4Gb fibre channel vs iSCSI over 10GbE

RSR · 24 Apr 2013 at 20:13

That's ok, I will try and help out if I can.

I see you say the LSI card is configured in a RAID 0. This isn't going to help as ZFS by its very nature likes to have raw access to the disks. Does the RAID controller support JBOD? I have a LSI 9266-4i and I know that doesn't support JBOD. Once the disks have been present directly to Solaris you are then able to apply the chosen RAID level on them i.e RAID 0, 1, 1+0, Z etc...

Also about the hard drives them self's, are they a 4K drive or 512b drive? As I know there is a performance impact when the incorrect ashift value has been configured. Solaris 11 is meant to correctly detect this but in my experience it doesn't so you have misaligned disks which also impact on performance. The only way I know of to correct that problem is to edit a few files in Solaris 11 or run Open Indiana where you can force the ashift value when creating the zpool.

Have you ran any benchmarks within Solaris11, to give a idea of performance within Solaris? i.e pfexec, bonnie++, etc?

DRZ · 25 Apr 2013 at 10:38

Just to throw some enterprise-class real world numbers into the mix here:

We have a SQL DB on 96 600GB SAS spindles and when we're running our backups, we're hitting about 6,000 IOPS. Peak throughput is about 300MB/sec but that's mainly because nothing lasts long enough to generate a spike within the resolution of the logging...

24 3TB SATA spindles deliver about 1,500 IOPS. Peak throughput about 180MB/sec but a very very different traffic profile of course.

I'm going to set up something where I can safely run CrystalMark without impacting anything. I have a box with 24 1TB drives doing nothing at the moment and another 24 3TB shelf on the way so I'll have some kit to experiment with

RSR · 25 Apr 2013 at 11:38

following on from what you have posted.

I have installed a number of Dell Equallogic's (PS6100XV) for number of customers over the past few months, when the device is fully populated (24 drives 15k). I have been witnessing results around 2500 / 3000 IOPS but as these devices feature a extra caching layer I have had results of over 18000 IOPS from them. However, it terms of raw R/W throughput I have struggled to get over 180MB/s from them.

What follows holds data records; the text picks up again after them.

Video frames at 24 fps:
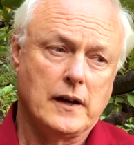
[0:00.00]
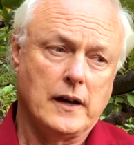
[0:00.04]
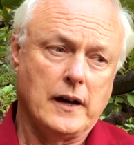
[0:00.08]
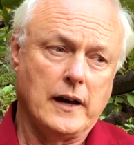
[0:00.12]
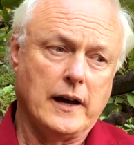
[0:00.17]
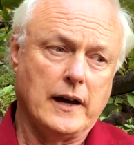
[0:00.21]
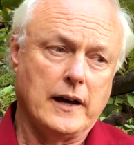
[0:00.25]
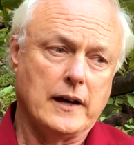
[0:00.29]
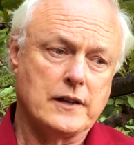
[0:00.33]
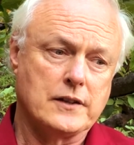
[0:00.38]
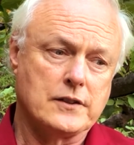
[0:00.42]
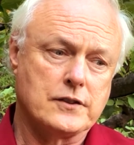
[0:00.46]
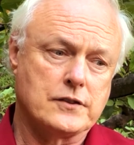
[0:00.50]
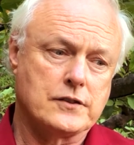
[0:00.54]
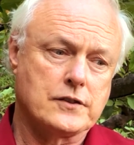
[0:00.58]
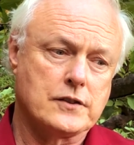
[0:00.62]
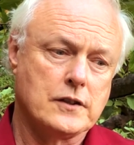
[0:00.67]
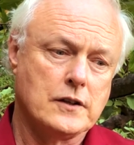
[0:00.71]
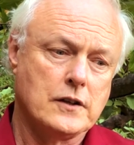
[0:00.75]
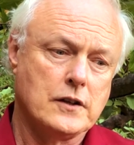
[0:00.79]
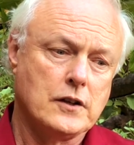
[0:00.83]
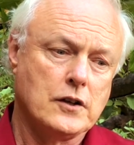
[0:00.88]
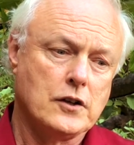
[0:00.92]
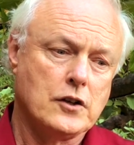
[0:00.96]
as
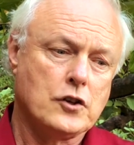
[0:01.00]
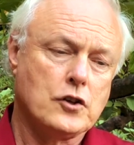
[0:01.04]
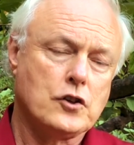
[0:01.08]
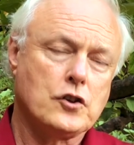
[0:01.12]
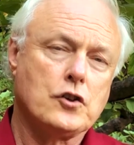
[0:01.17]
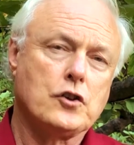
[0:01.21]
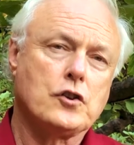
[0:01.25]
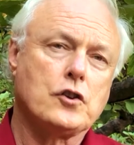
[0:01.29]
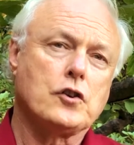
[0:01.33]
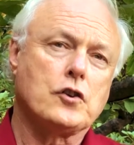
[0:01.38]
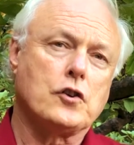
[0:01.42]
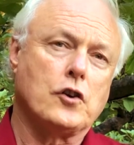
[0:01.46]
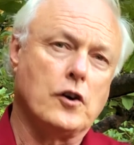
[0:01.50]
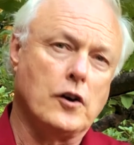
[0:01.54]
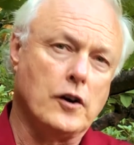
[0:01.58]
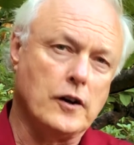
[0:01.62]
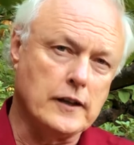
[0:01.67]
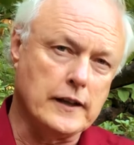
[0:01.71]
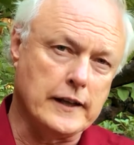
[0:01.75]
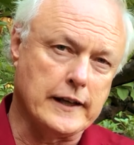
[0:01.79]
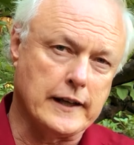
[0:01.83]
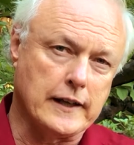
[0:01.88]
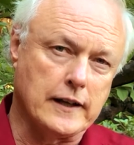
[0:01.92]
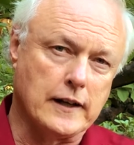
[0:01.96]

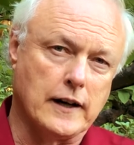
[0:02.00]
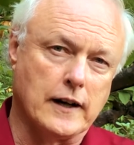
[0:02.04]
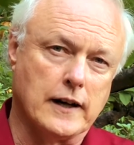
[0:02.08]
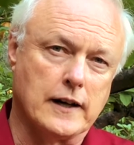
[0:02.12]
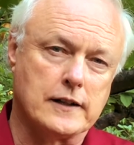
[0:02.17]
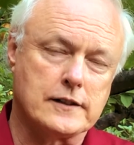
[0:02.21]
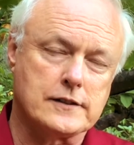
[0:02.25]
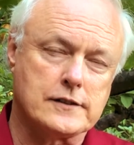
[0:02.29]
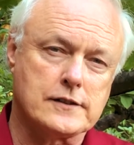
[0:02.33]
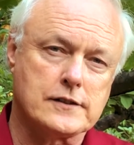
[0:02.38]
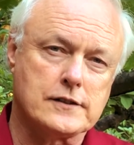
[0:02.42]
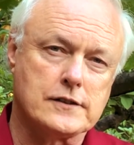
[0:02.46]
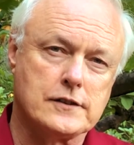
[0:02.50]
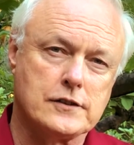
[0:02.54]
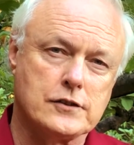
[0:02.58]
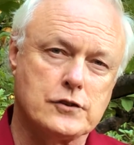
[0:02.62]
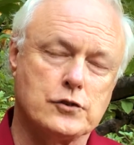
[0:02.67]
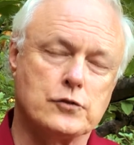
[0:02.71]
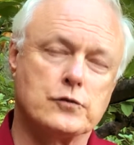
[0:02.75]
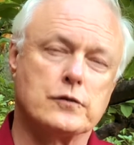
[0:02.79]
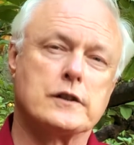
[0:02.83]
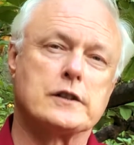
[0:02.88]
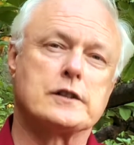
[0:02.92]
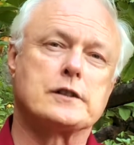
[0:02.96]
calling us
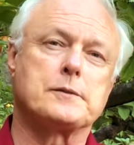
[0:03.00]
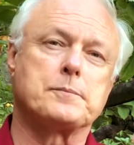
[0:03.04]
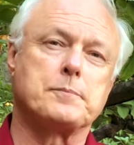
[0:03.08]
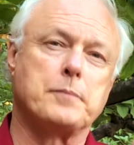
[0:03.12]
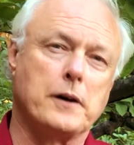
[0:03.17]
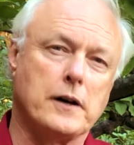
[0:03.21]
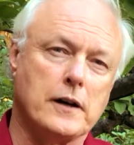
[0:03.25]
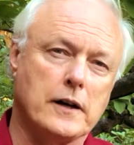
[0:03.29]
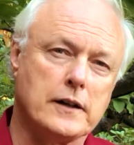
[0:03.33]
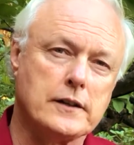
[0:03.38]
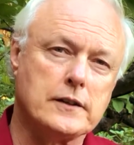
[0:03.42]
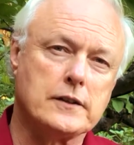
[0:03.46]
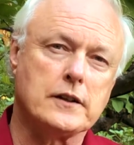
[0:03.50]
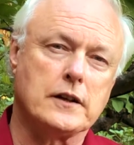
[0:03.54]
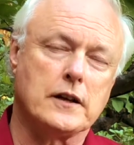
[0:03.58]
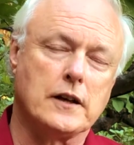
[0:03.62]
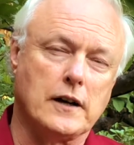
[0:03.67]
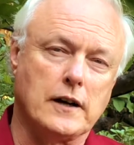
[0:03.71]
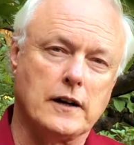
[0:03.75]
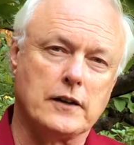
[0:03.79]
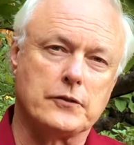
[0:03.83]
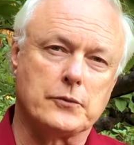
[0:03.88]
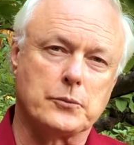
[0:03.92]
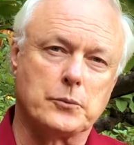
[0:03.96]
to respond to
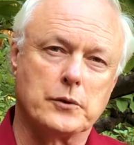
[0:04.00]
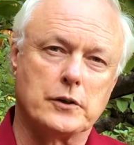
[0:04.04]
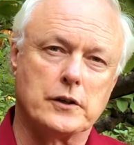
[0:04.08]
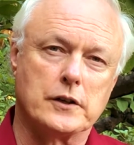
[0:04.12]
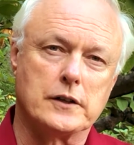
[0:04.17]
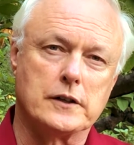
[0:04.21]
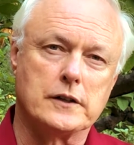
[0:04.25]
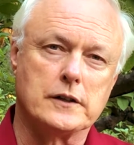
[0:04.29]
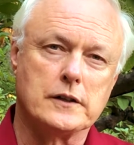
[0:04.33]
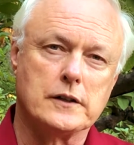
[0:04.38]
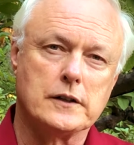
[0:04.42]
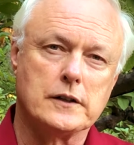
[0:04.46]
God's word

Also one other thing that's worth mentioning, specifically when using iSCSI when using Cisco 3750X switches we are seeing a number of problems with errors and retransmits due to the buffer size on the switches not being large enough. The only work around for this is to resize the buffer size or run the larger Cisco switches.

DRZ · 25 Apr 2013 at 14:30

Oh yeah, those are actual disk IOPS I've posted. We have FlashCache modules in our controllers, one of which serves 5TB of Windows 7 Virtual Desktops entirely from cache. Seriously speedy and pretty much makes boot storms a thing of the past for us. It just wouldn't be fair to give throughput figures from cache

I try and avoid iSCSI wherever possible for those sorts of reasons. I just can't bring myself to trust SCSI over a lossy protocol, especially having seen what happens when a SCSI bus (or FCAL) gets so busy it starts dropping frames...

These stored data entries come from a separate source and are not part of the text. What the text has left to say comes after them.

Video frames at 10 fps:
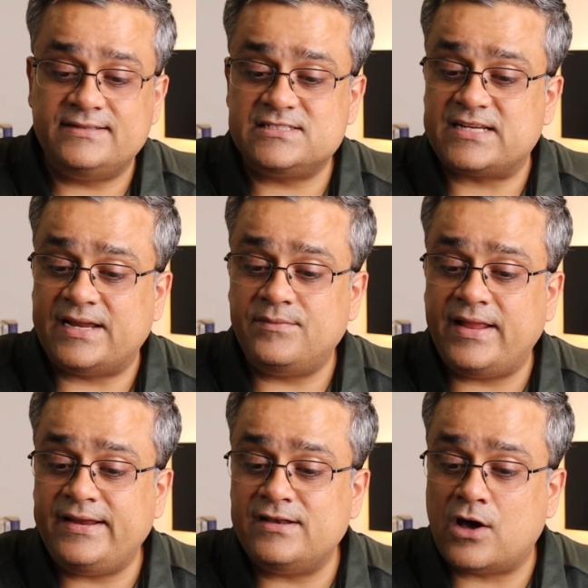this
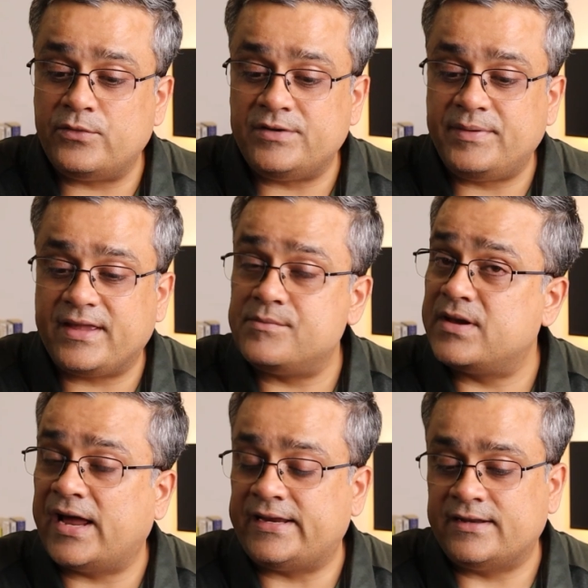timeline, now it became
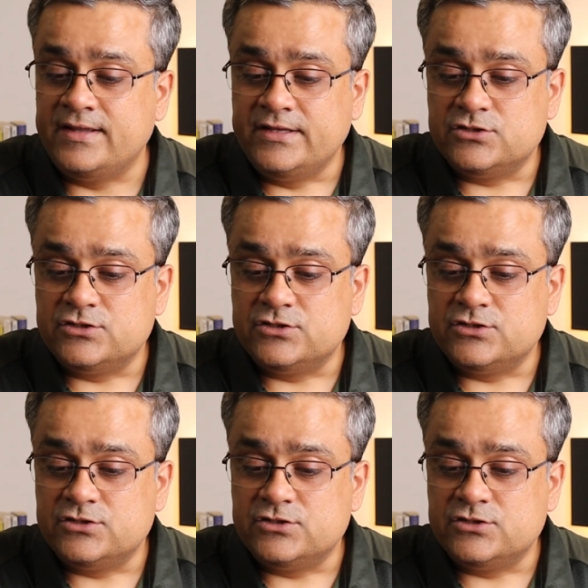9.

I've pushed very hard for FCoE where possible for all block storage requirements because it makes the most sense, especially when the alternatives are either iSCSI or running an FC fabric alongside the DC LAN.

Unfortunately, people who understand both networking and storage in enough depth to properly run a converged infrastructure are in short supply.

RSR · 25 Apr 2013 at 15:27

DRZ said:
I try and avoid iSCSI wherever possible for those sorts of reasons. I just can't bring myself to trust SCSI over a lossy protocol, especially having seen what happens when a SCSI bus (or FCAL) gets so busy it starts dropping frames...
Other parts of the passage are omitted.